--- Directions for this task ---
To complete this task, print all the data below exactly but leave out the images.

--- Data supplied ---

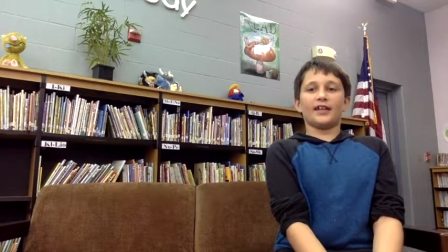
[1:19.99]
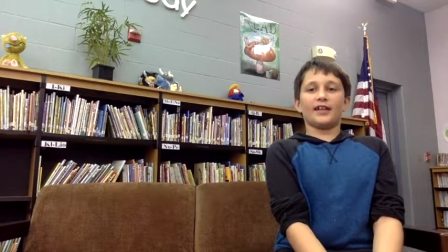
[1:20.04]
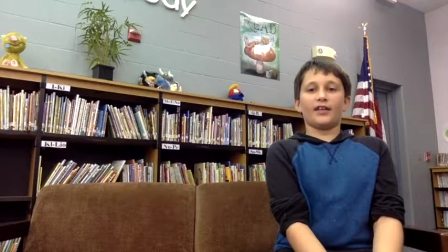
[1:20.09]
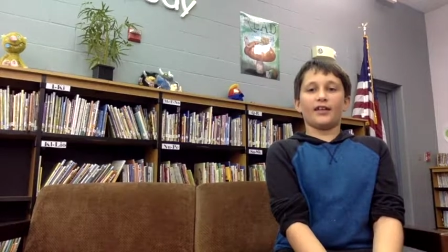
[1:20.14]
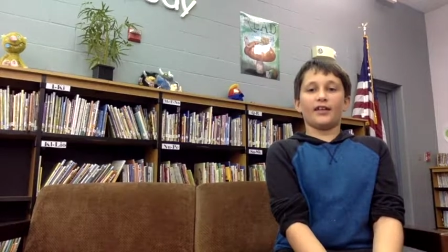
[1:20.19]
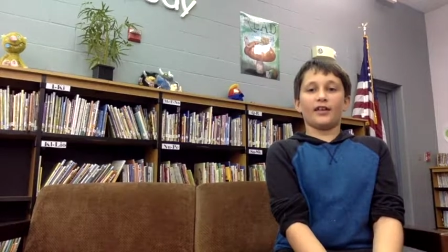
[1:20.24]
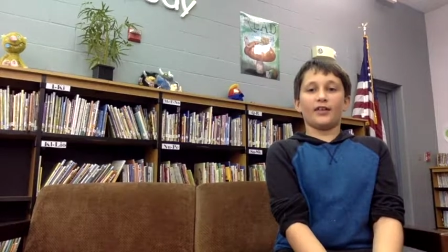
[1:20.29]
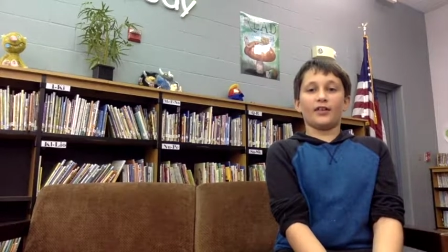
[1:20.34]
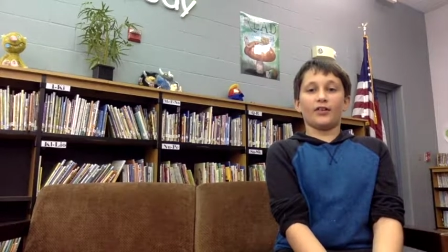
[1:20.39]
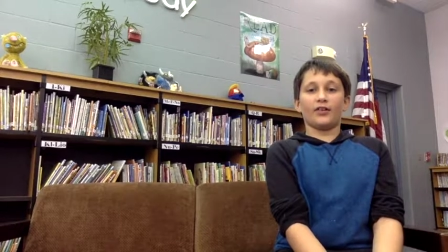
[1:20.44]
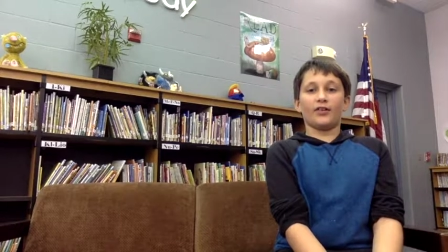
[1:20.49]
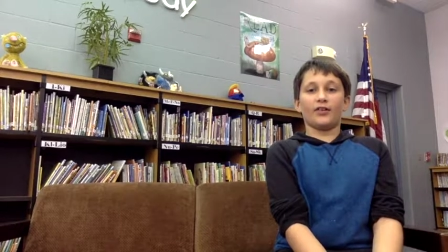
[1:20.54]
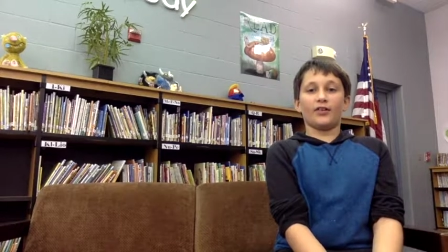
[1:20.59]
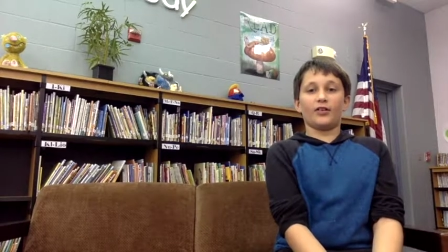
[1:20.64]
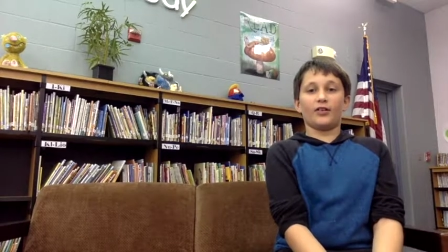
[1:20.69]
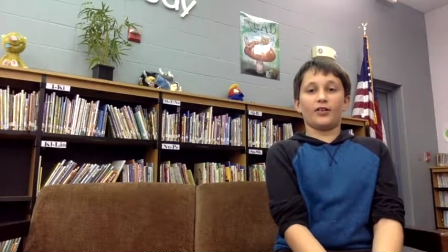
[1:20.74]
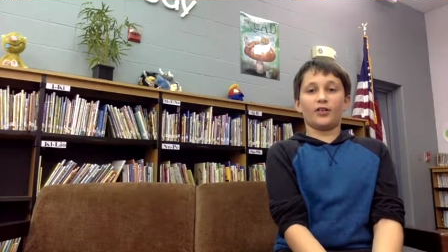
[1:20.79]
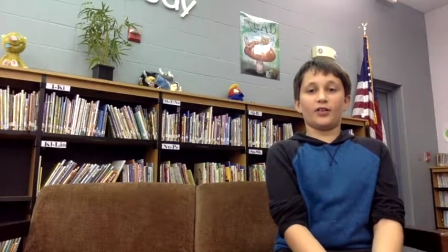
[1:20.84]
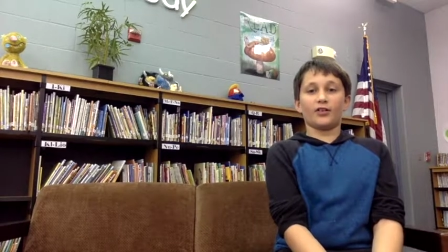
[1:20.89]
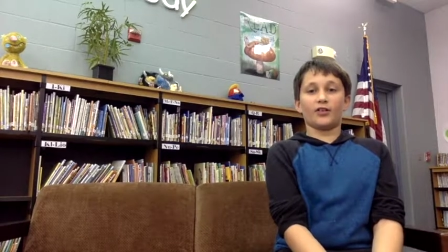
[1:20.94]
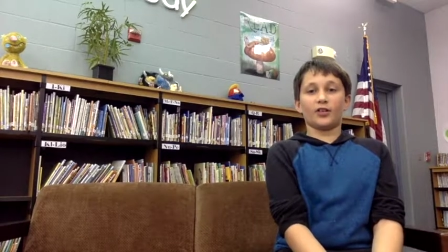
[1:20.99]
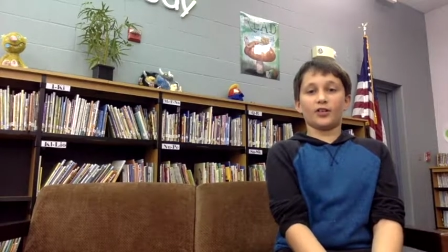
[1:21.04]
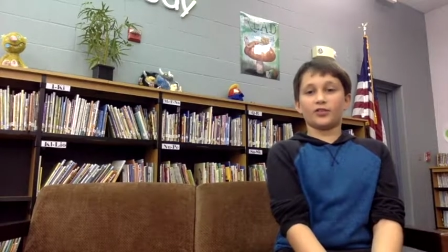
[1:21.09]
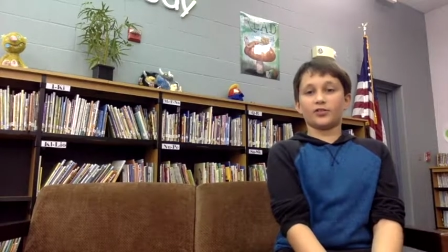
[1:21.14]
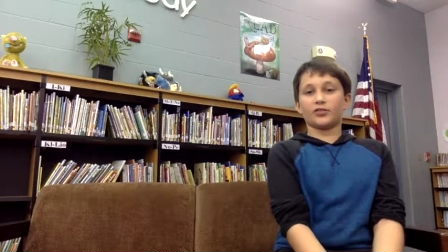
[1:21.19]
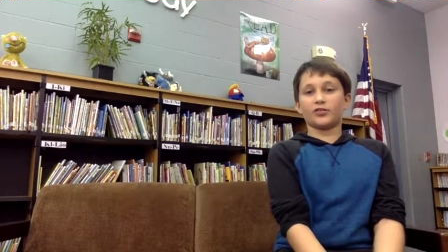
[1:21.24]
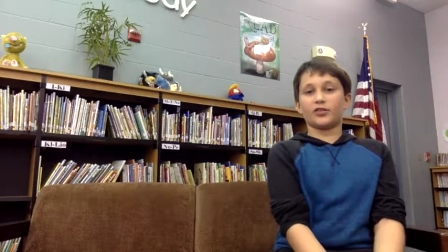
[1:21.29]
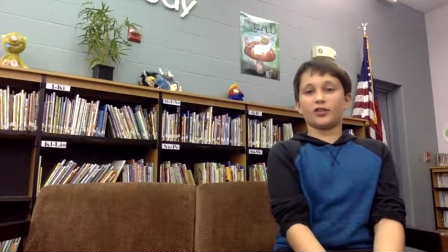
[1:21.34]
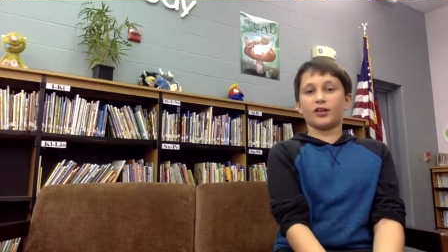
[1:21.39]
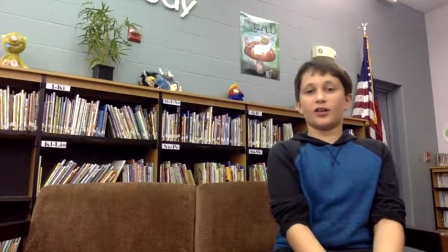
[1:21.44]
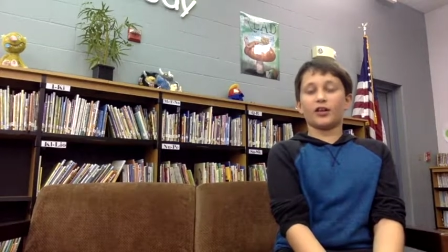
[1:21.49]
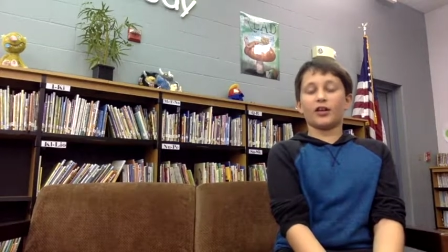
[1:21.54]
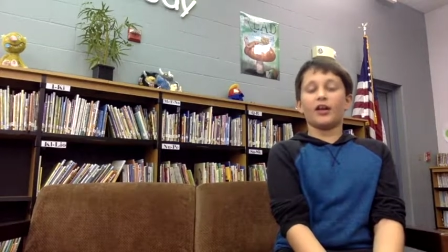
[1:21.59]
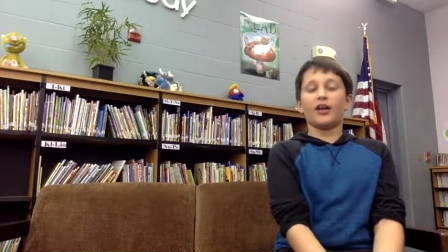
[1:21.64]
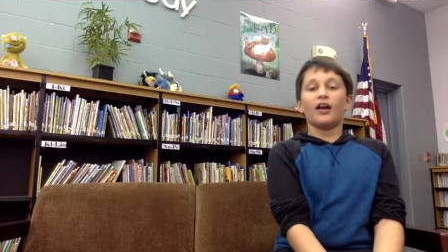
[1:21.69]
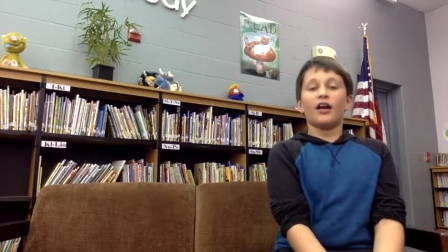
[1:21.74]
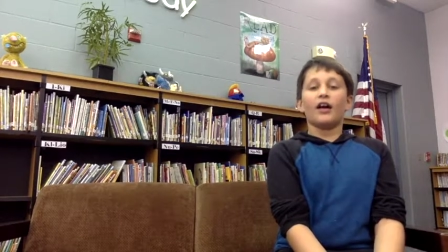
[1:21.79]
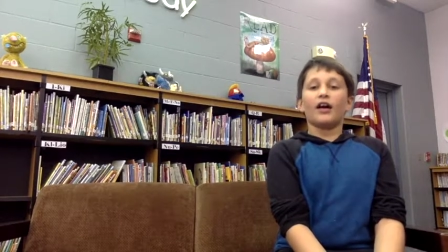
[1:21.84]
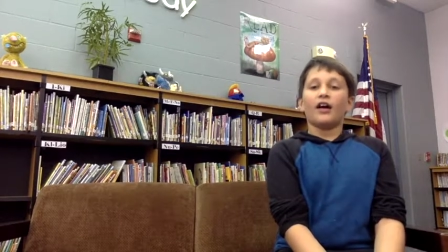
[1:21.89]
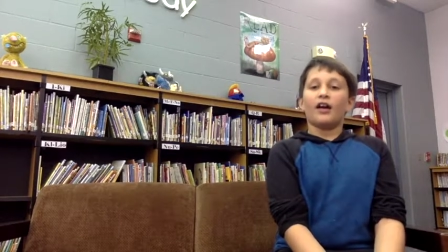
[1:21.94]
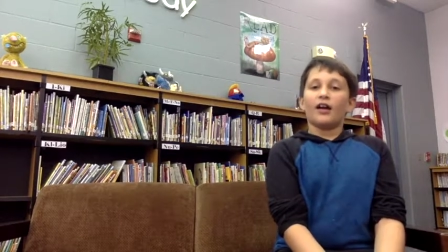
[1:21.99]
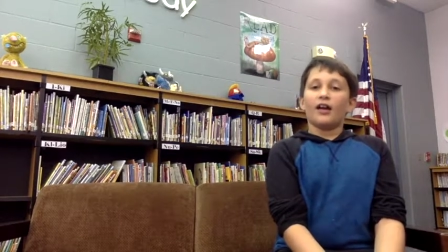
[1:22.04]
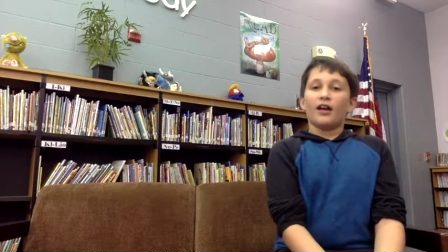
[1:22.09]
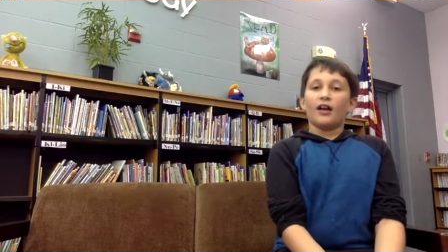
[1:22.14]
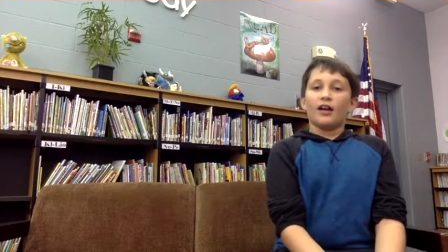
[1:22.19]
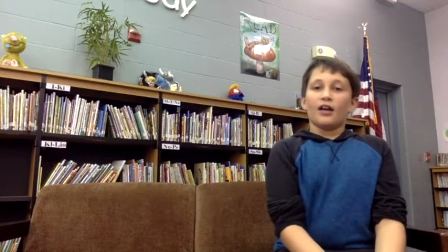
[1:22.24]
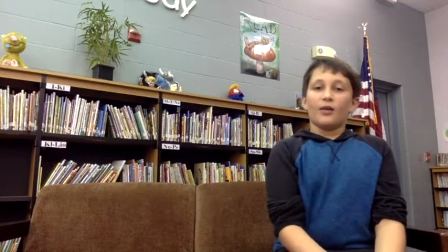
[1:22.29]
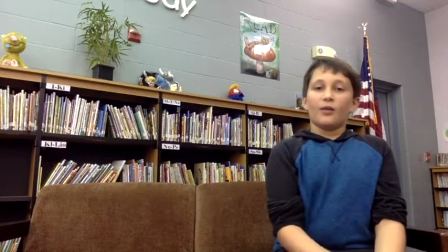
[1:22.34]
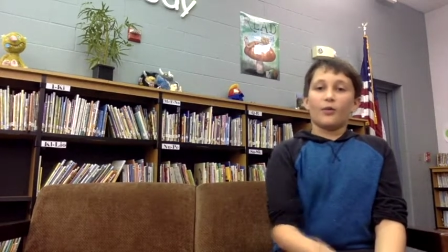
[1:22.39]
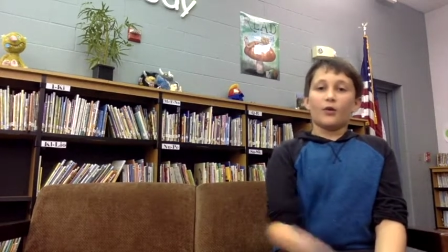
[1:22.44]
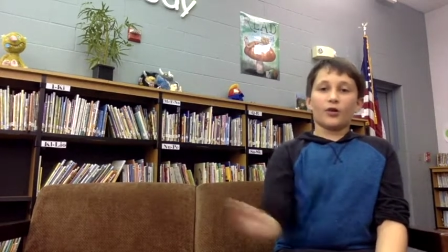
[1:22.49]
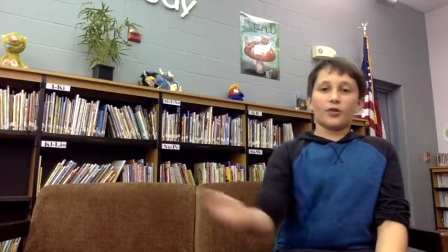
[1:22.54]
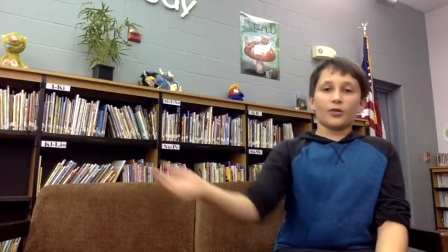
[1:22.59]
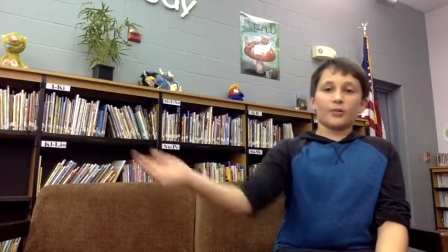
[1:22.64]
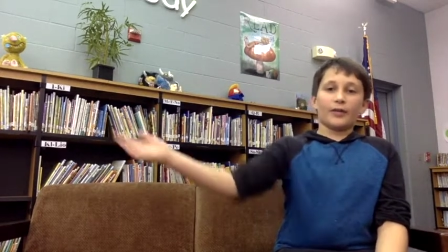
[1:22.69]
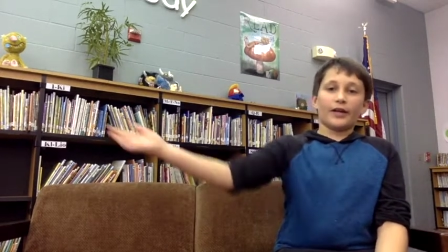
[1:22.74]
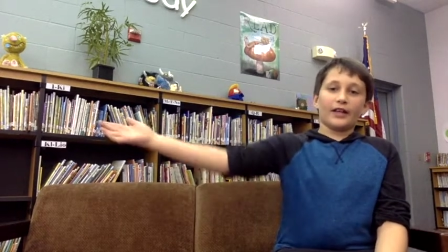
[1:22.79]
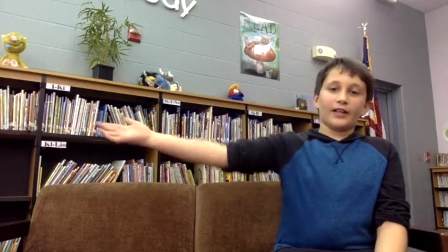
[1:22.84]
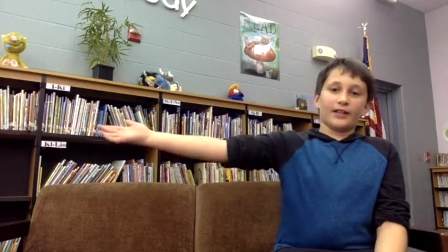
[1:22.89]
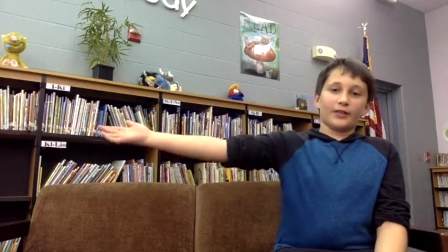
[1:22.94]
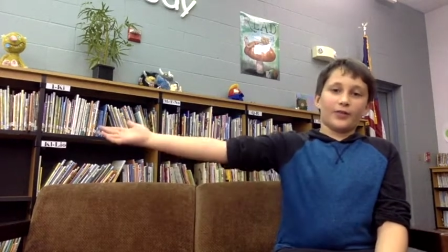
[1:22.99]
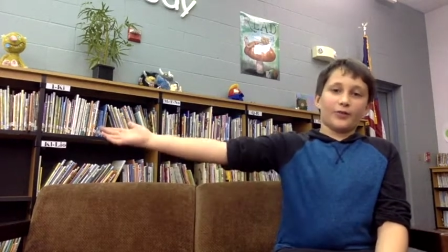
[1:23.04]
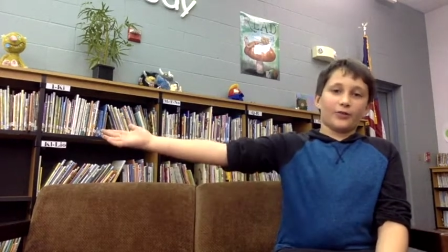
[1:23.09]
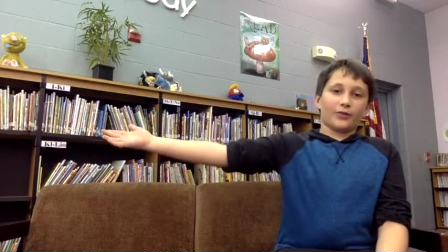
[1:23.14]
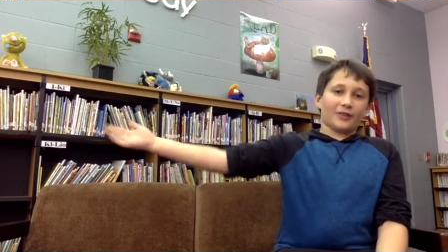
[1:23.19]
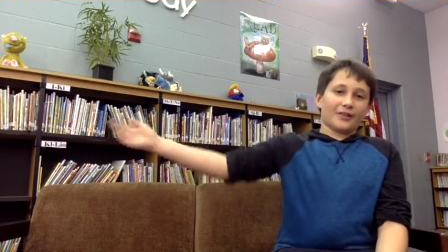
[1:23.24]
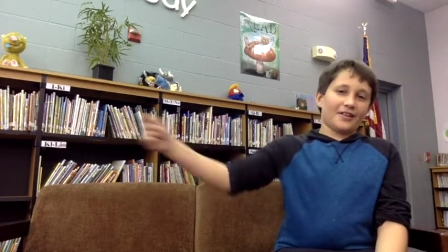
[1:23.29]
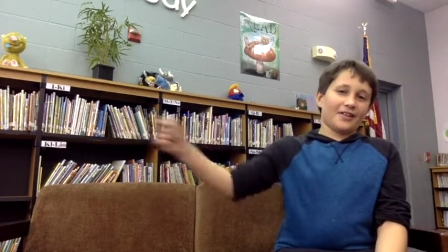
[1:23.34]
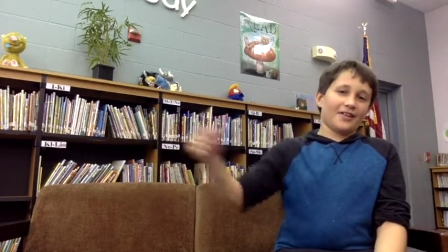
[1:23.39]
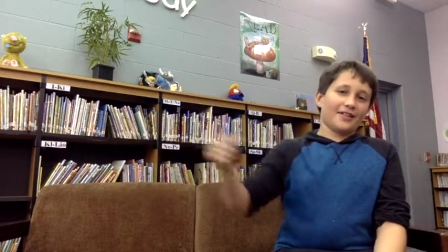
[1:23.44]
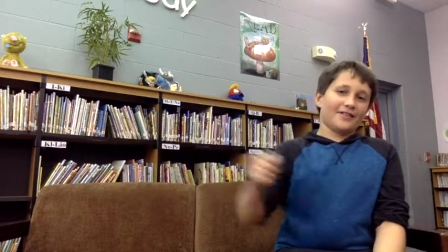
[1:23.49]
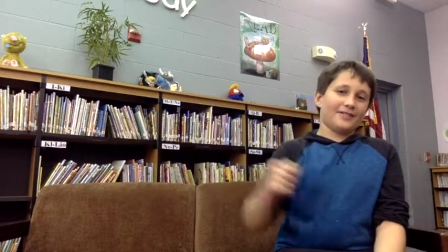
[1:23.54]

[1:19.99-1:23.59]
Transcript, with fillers: here on Talk to Talk. Welcome Ellie Doherty.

--- Reply to the task ---
[1:19.99]
[1:20.04]
[1:20.09]
[1:20.14]
[1:20.19]
[1:20.24]
[1:20.29]
[1:20.34]
[1:20.39]
[1:20.44]
[1:20.49]
[1:20.54]
[1:20.59]
[1:20.64]
[1:20.69]
[1:20.74]
[1:20.79]
[1:20.84]
[1:20.89]
[1:20.94]
[1:20.99]
[1:21.04]
[1:21.09]
[1:21.14]
[1:21.19]
[1:21.24]
[1:21.29]
[1:21.34]
[1:21.39]
[1:21.44]
[1:21.49]
[1:21.54]
[1:21.59]
[1:21.64]
[1:21.69]
[1:21.74]
[1:21.79]
[1:21.84]
[1:21.89]
[1:21.94]
[1:21.99]
[1:22.04]
[1:22.09]
[1:22.14]
[1:22.19]
[1:22.24]
[1:22.29]
[1:22.34]
[1:22.39]
[1:22.44]
[1:22.49]
[1:22.54]
[1:22.59]
[1:22.64]
[1:22.69]
[1:22.74]
[1:22.79]
[1:22.84]
[1:22.89]
[1:22.94]
[1:22.99]
[1:23.04]
[1:23.09]
[1:23.14]
[1:23.19]
[1:23.24]
[1:23.29]
[1:23.34]
[1:23.39]
[1:23.44]
[1:23.49]
[1:23.54]

[1:19.99-1:23.59]
Transcript, with fillers: here on Talk to Talk. Welcome Ellie Doherty.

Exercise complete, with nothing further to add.